YOUNG CASSIDY Or: SEAN O'CASEY IN LOVE ? One of 1965's under-rated gems is this biopic of Irish writer Sean O'Casey, a perfect example of American film-making in England in the '60s. It was a project dear to John Ford, but he only spent a few weeks on the film due to illness, so esteemed photographer Jack Cardiff took over, having directed the successful D.H. Lawrence adaptation SONS AND LOVERS himself in 1960.
Ford may only have directed a couple of scenes - the pub fight and meeting Daisy Battles (the radiant young Julie Christie) and the death of Sean's mother, the noble Flora Robson. The cast here is the thing: Rod Taylor is an agreeable presence, ideal in THE BIRDS etc, and certainly makes for a brawling playright! Maggie Smith is Nora, the bookshop girl he loves, but she cannot deal with his growing success and the world he wants to live in. Julie (just before DARLING and DR ZHIVAGO that year) is the happy prostitute he meets a few times, Dame Flora is perfect as the ailing mother, Sian Phillips his poverty-stricken sister - and then theres Edith Evans as Lady Gregory who runs the Abbey Theatre, and Michael Redgrave as W.B.Yeats - heavyweights indeed. Add in Pauline Delaney as the randy landlady, Donal Donnelly, Joe Lynch, Jack McGowran and other assorted Irish characters.
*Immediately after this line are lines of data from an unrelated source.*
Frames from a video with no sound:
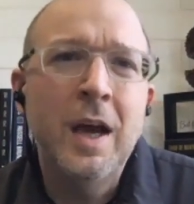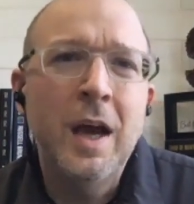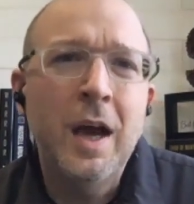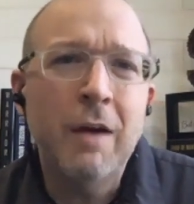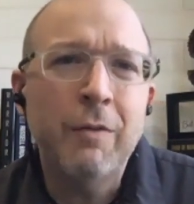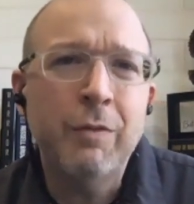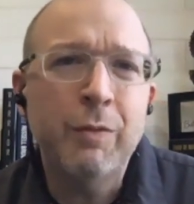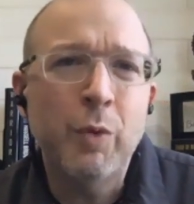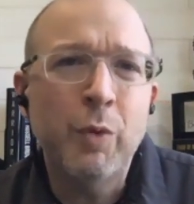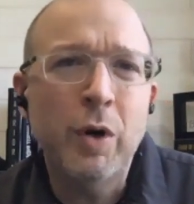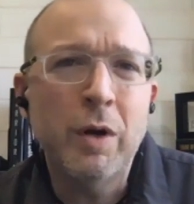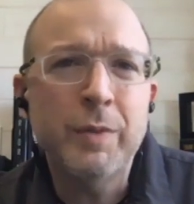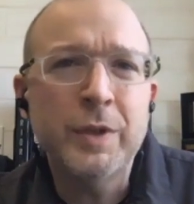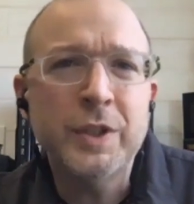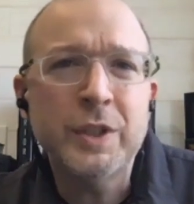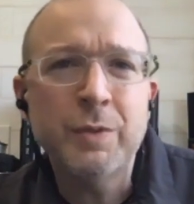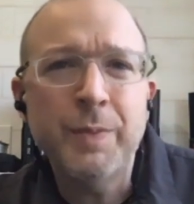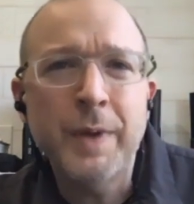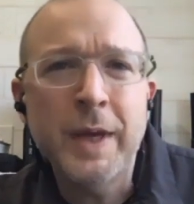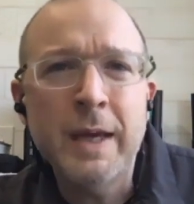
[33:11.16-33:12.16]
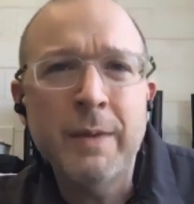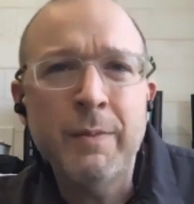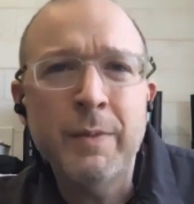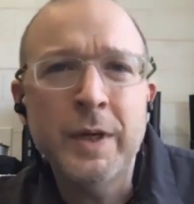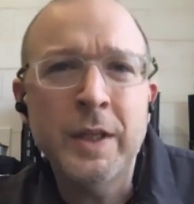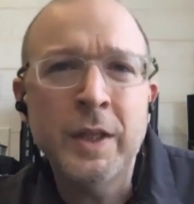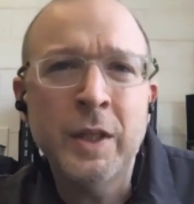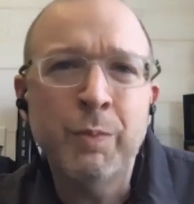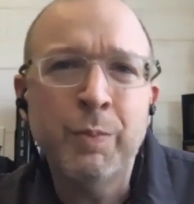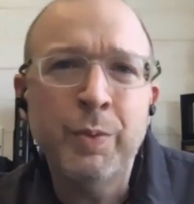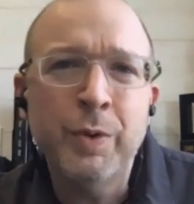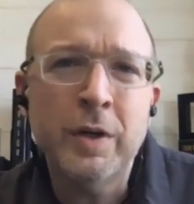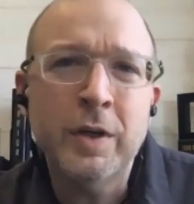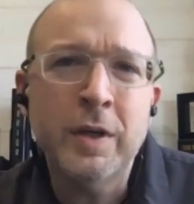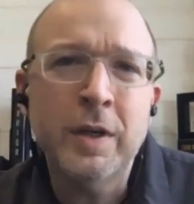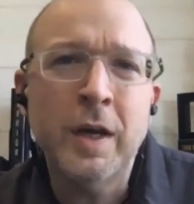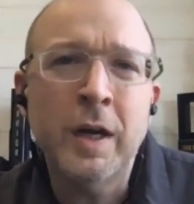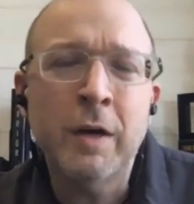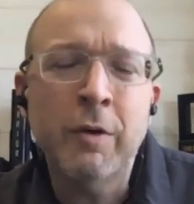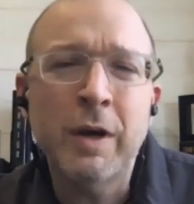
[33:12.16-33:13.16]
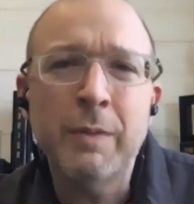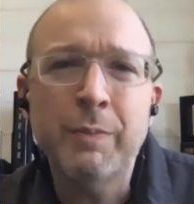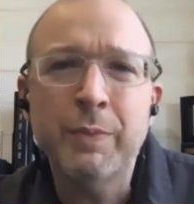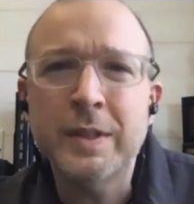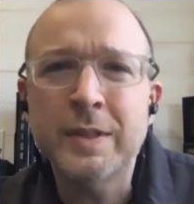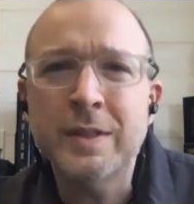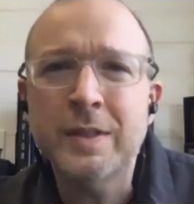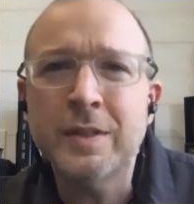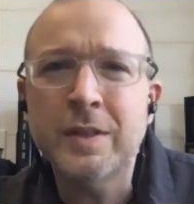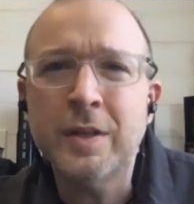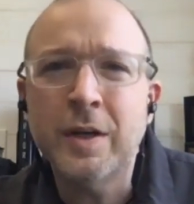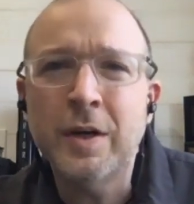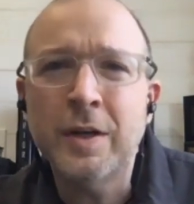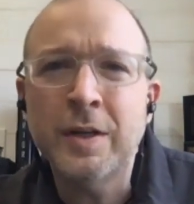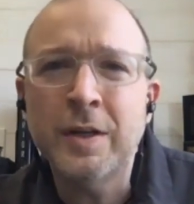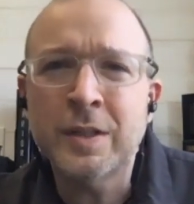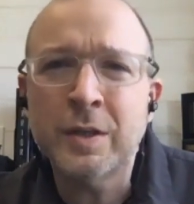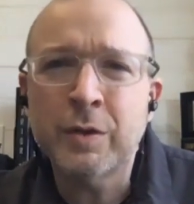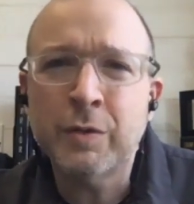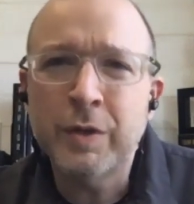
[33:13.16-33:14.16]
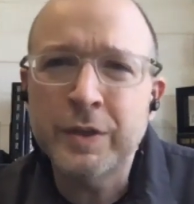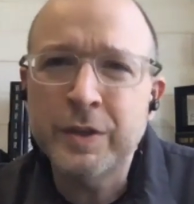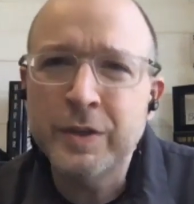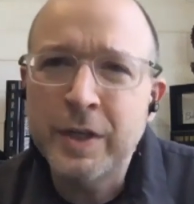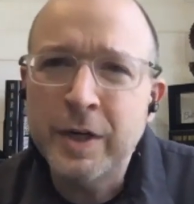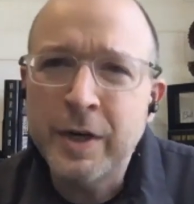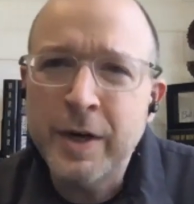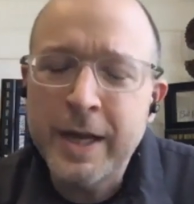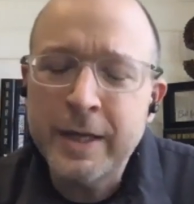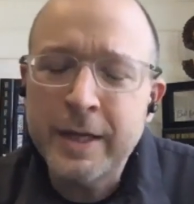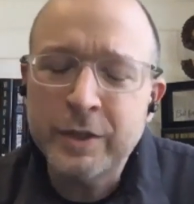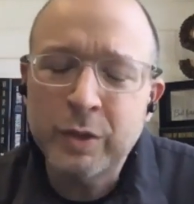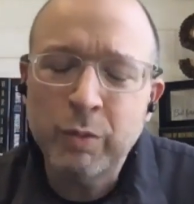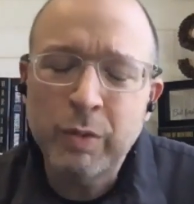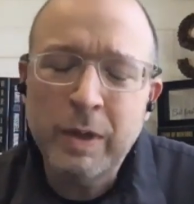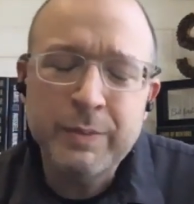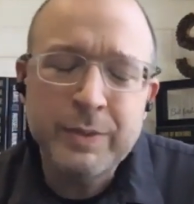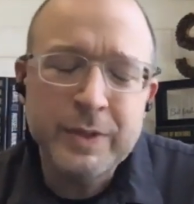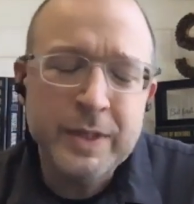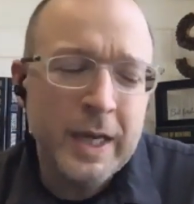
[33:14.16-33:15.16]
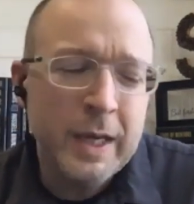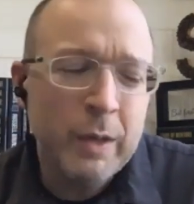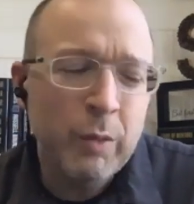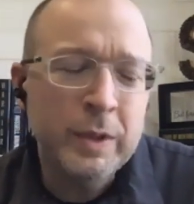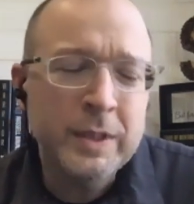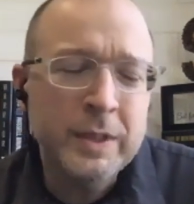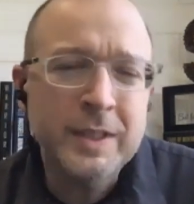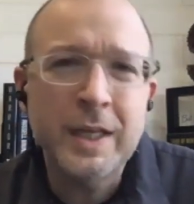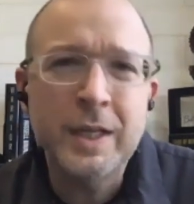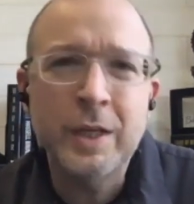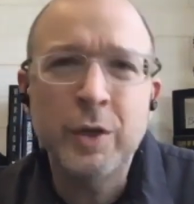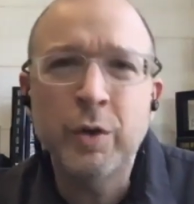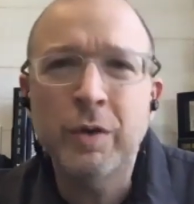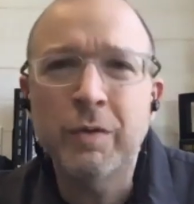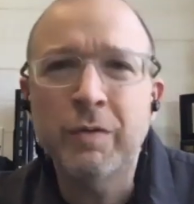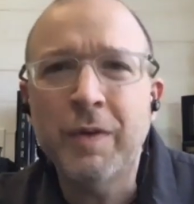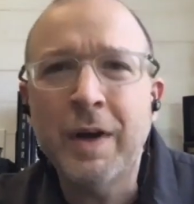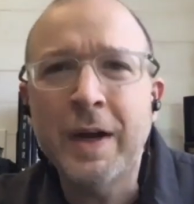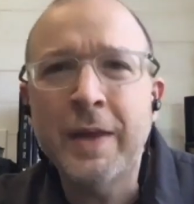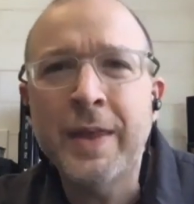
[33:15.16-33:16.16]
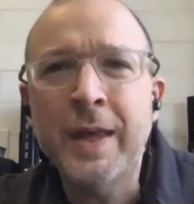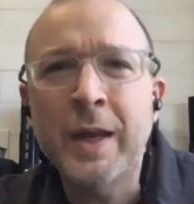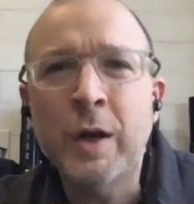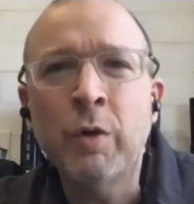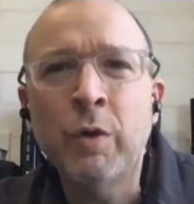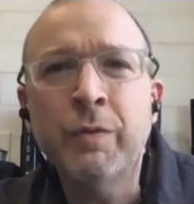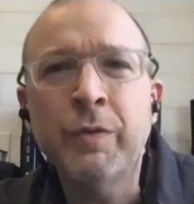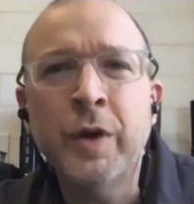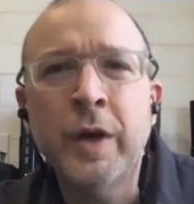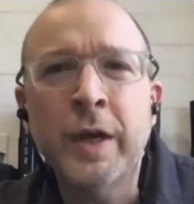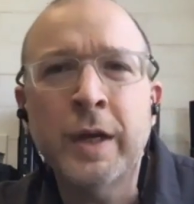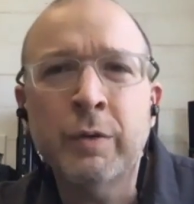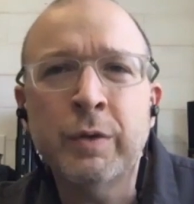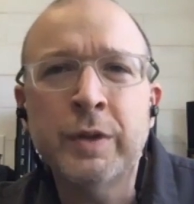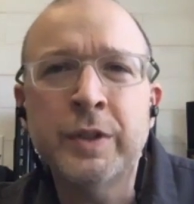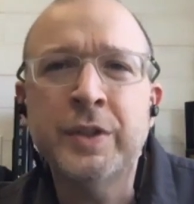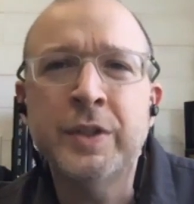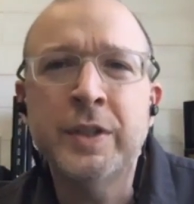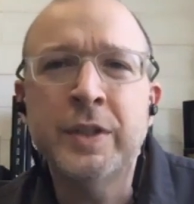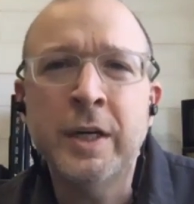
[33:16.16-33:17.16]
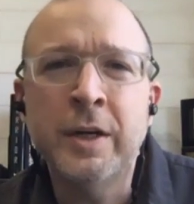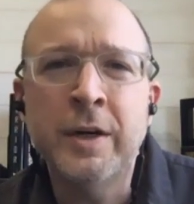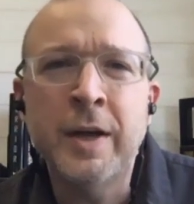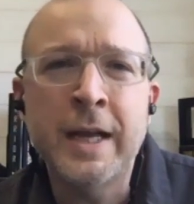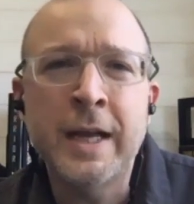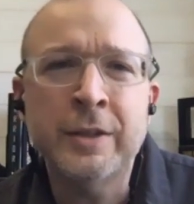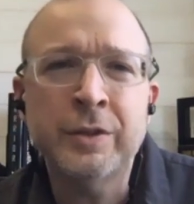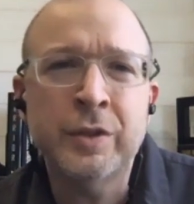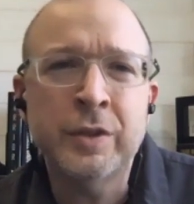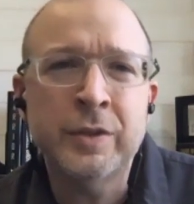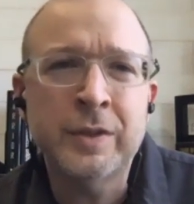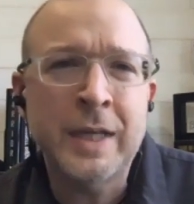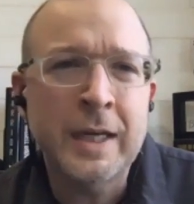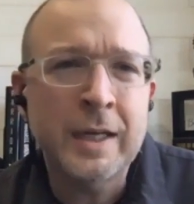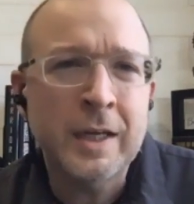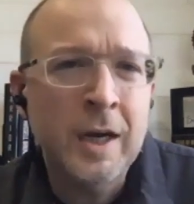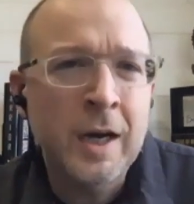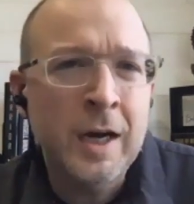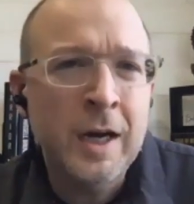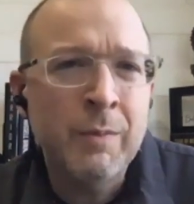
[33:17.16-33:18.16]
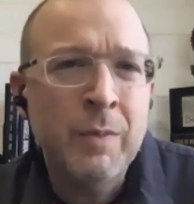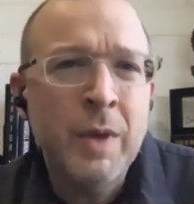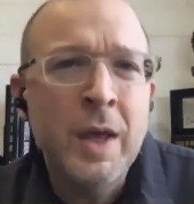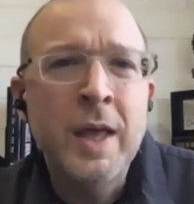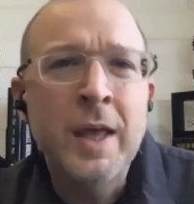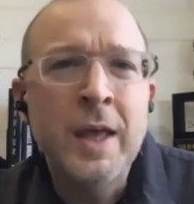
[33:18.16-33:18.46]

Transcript: Uh, for more on Bishop Hamon and the book, a great place to start is the Christian International website. Once again, you can find that over at ChristianInternational.com.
Ford and Cardiff on set, above right.
The Easter Rebellion of 1916 plays out in the background as O'Casey steals books from Maggie's shop and gets his first play written and staged, but he cannot cash his first cheque to pay for his mother's funeral! Finally, he leaves for England and the successes waiting for him. The Dublin backgrounds are nicely staged along with the poverty of the time and its all a breezy romp touching certainly on events in the early O'Casey's life. O'Casey's plays are still being revived, I am off to a National Theatre revivial of JUNO AND THE PAYCOCK in the new year.